I tried not to moon over Baruch and in daytime succeeded, though at night, I still felt myself in the sea with him, the waves bringing us close, pushing us apart. I did not cultivate these memories and even went out on a couple of dates with an energetic thrice-divorced man named Fred, about whom I could say: not Tom, not Harley. So the sea inside me, so often churned up, was as still as glass.
Dina had a long update on the renovation in my mother’s apartment, the young oboist who lived there with her husband, and the fantastic new man in her life, and in the background Otis sang, “I can’t turn you loose.” I wondered, too, what it must be like to have something so raw and pure inside, to be able to open your throat and let it out, and Fred came to mind, his place in my life, it seemed just then, was to give me something to tell Dina, whose sentences were in a little boat on the still sea inside me.

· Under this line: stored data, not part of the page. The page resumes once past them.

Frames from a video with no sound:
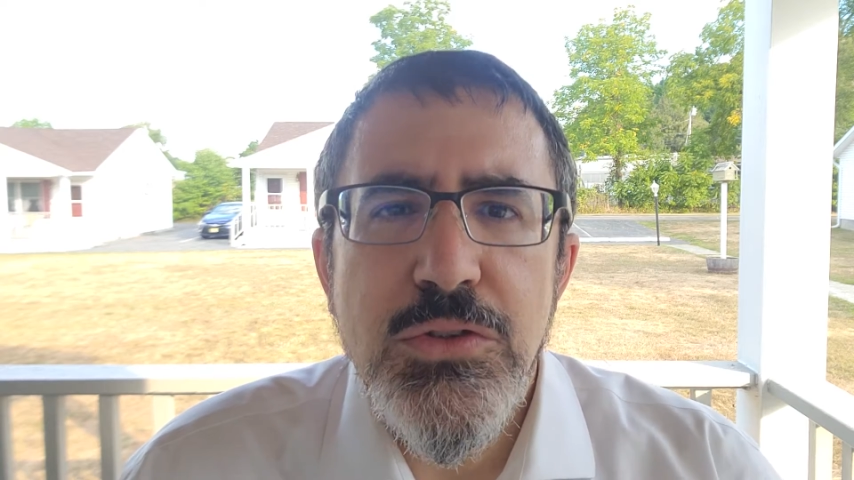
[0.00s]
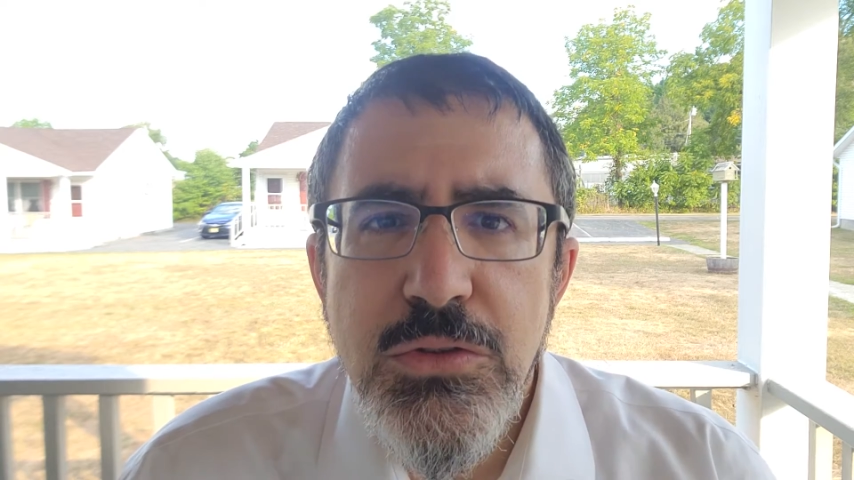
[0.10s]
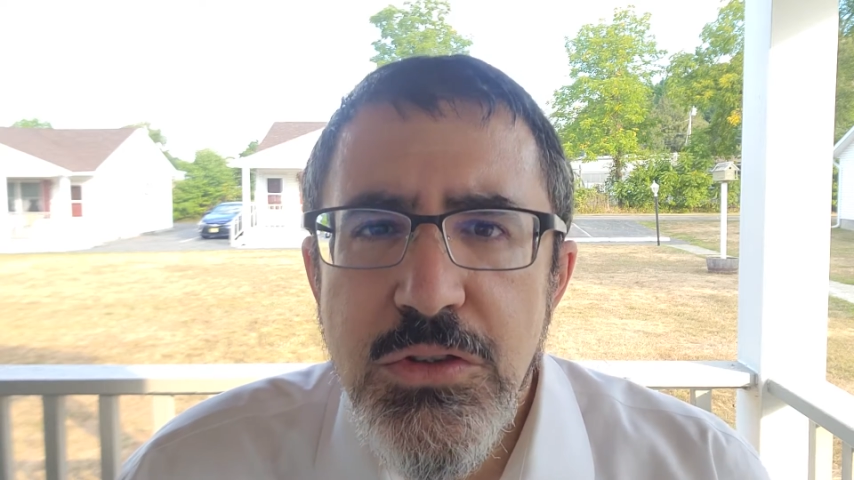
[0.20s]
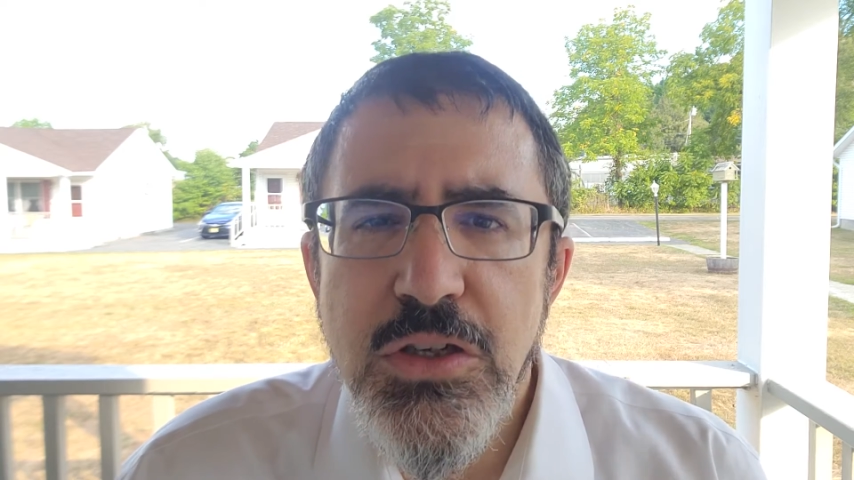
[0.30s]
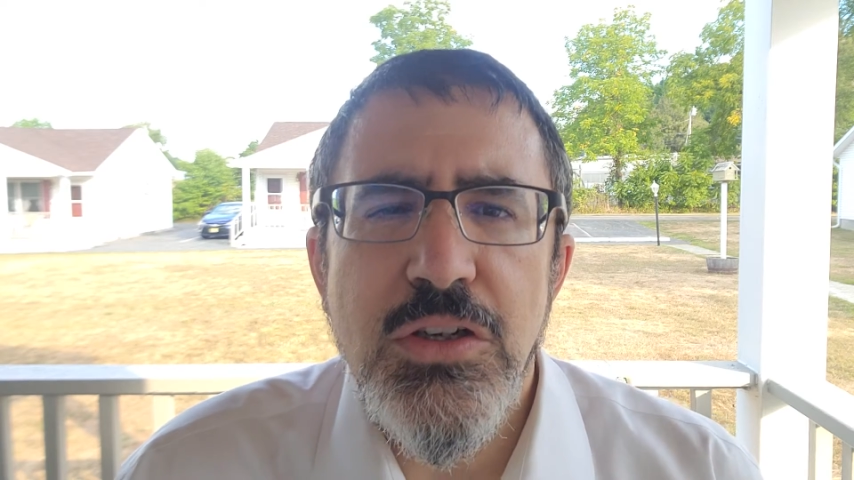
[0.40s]

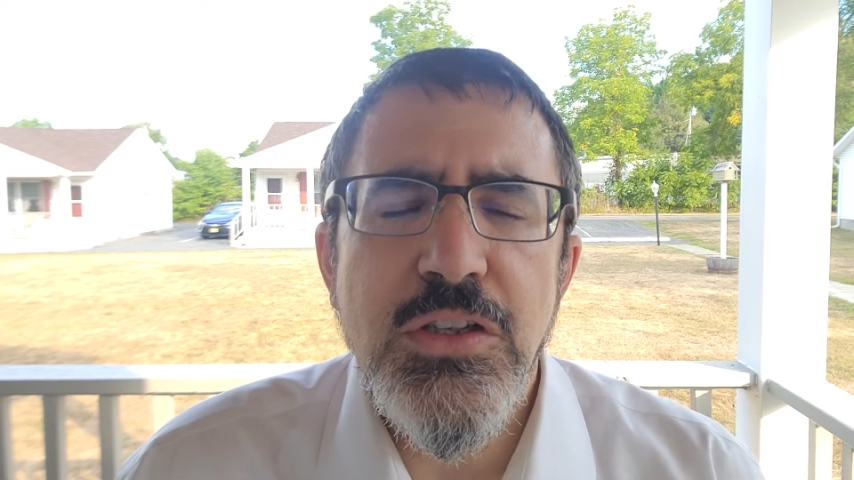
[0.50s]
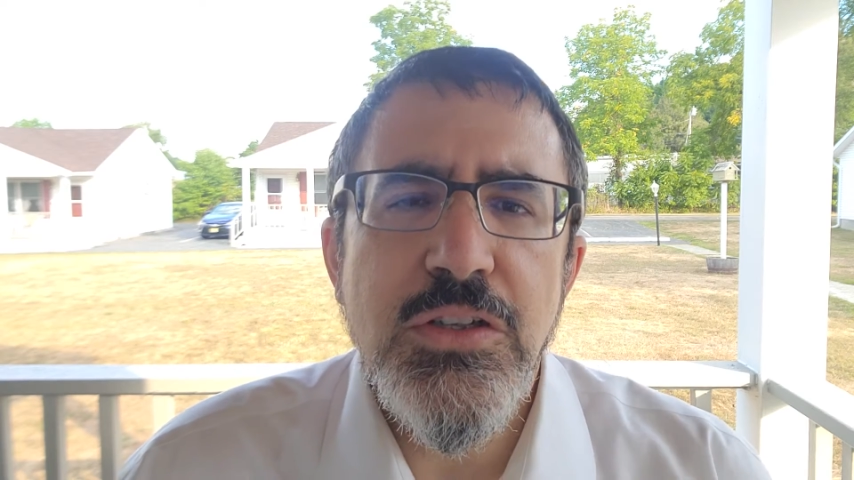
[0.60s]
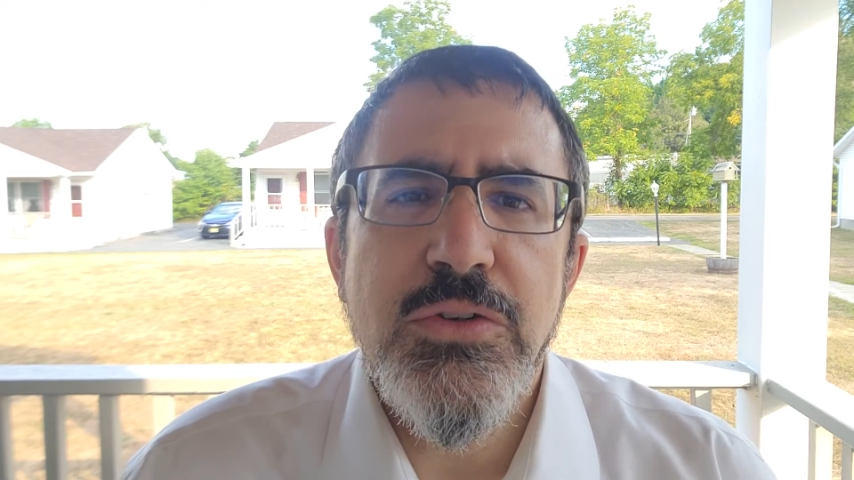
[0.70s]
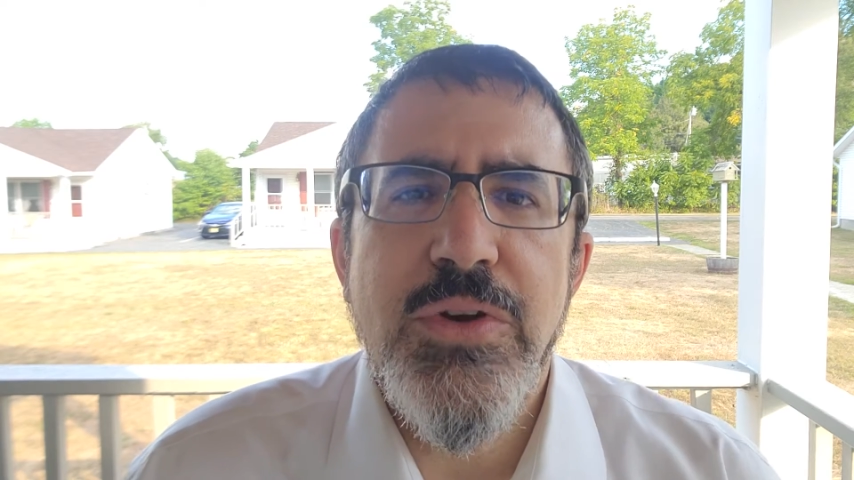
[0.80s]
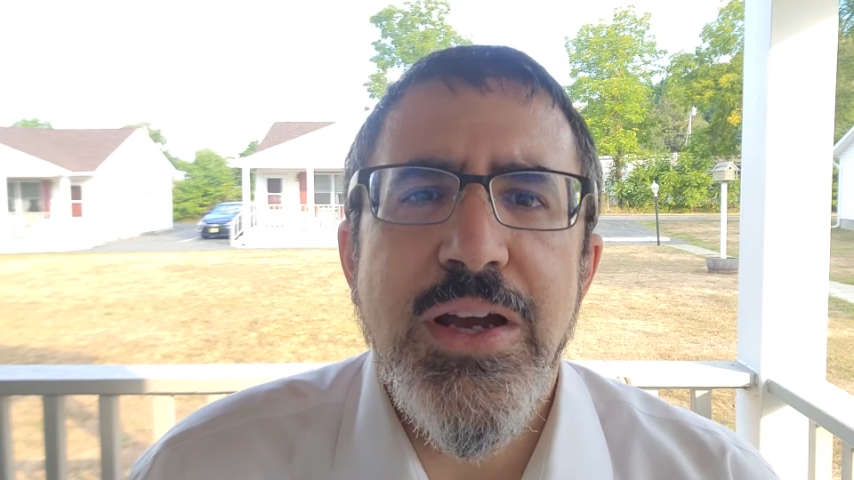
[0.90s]
to turn
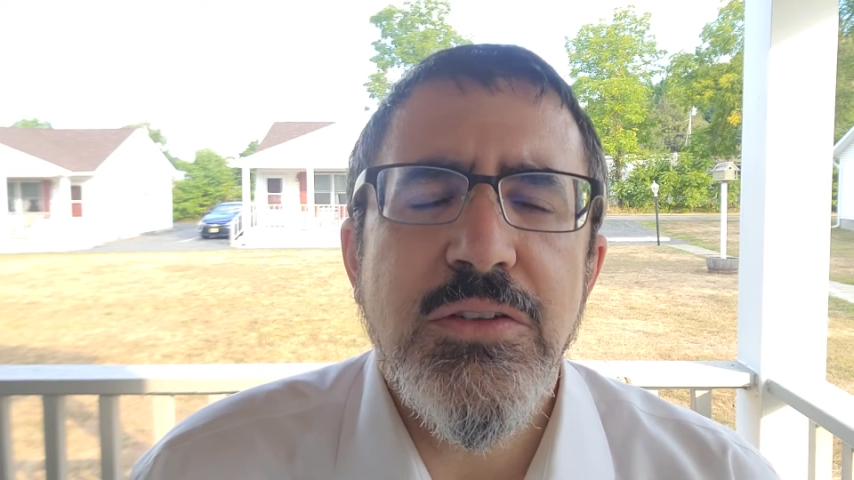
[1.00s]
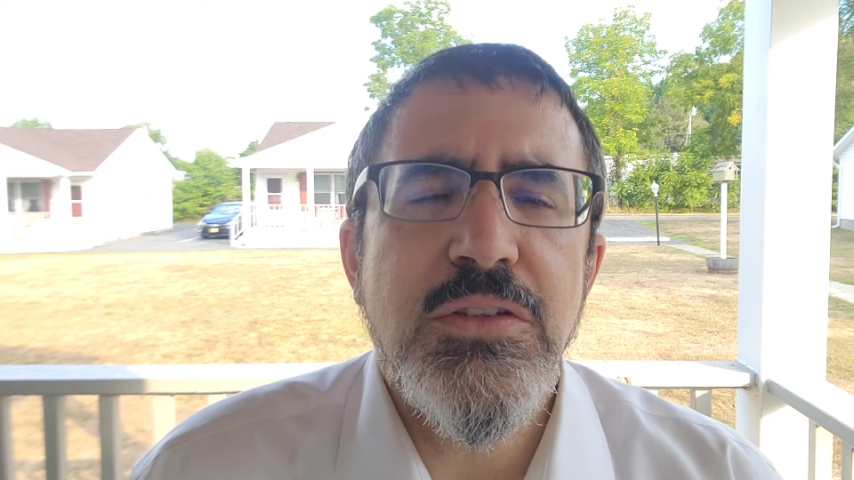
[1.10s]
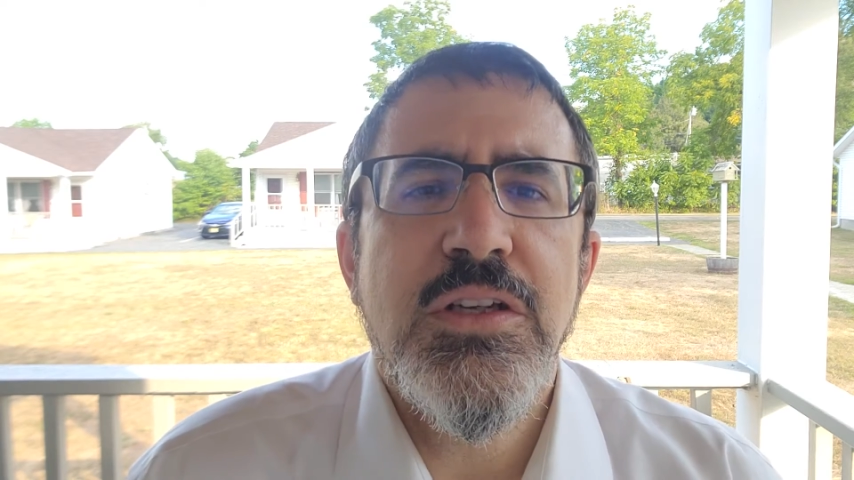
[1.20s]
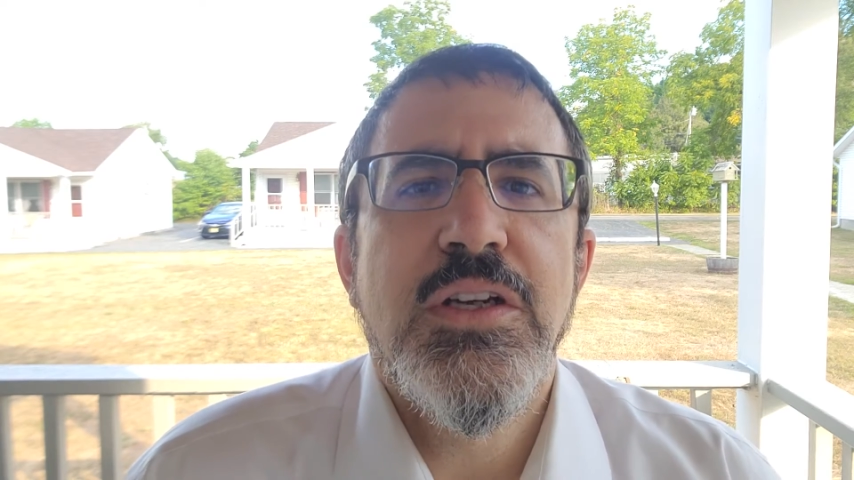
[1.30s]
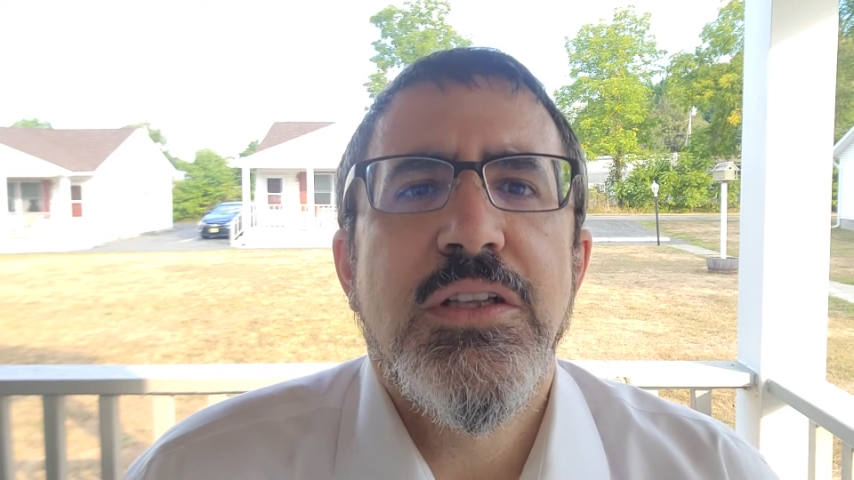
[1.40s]
it around,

Jessie lifted her chin high in the air, and Otis, who died at twenty-six, began singing, Fa fa fa fa fa fa fa fa, and when I asked myself whose life was hardest and lined up all the people I knew, it was not Aviva, who’d win the popular
vote, not Jessie, who did not perceive herself as different, had no angst, was not “challenged,” the way her mother often was.

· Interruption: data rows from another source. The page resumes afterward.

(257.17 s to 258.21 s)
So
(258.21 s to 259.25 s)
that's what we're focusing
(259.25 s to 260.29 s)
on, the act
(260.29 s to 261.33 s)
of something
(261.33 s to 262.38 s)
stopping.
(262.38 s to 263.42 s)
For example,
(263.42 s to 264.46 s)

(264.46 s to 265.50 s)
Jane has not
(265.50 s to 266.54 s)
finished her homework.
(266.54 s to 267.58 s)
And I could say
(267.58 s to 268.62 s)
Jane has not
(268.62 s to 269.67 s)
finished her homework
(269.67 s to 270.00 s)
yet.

Harley. Handsome, affluent, father of sons.
A name rocked the boat. I covered my free ear and my chair wobbled on the bricks.
Then a detail about the profession of Dina’s fantastic new beau. He studies faces! It is the most interesting work.
“Wait a second,” I said, rising so suddenly the chair fell backward. “What’s his name?”
“Baruch,” she said.
“That’s crazy!” I said, standing so suddenly the chair fell backward and Jessie shrieked.
“We saw him together.”
“Yes!” Dina said. “You said ‘go out with him,’ and you were so right, Roxanne, he is the most intelligent man.”
I walked between the duplex apartments, away from Otis and Jessie and Jill, and by the time I reached the street, I remembered seeing his photo on JDate and the profile I could not read, and Dina trying to get me to contact him, and that I’d said, “You like him, you go out with him.” You take him, as if he were an object at yard sale. You can have him.
I lowered myself to the stoop, listened, and did not listen. Across the street, a neighbor was raking her small lawn. Her dog rolled over, scratching his back in the pile of leaves, scattering them. Dina laughed, asked how far Minneapolis was from Pittsburgh, and the neighbor, admonishing her dog, said, “Bernie. Bad!” It all seemed so absurd—Dina and Baruch, that I lived in this duplex, that the woman across the street was castigating her dog in a loving voice.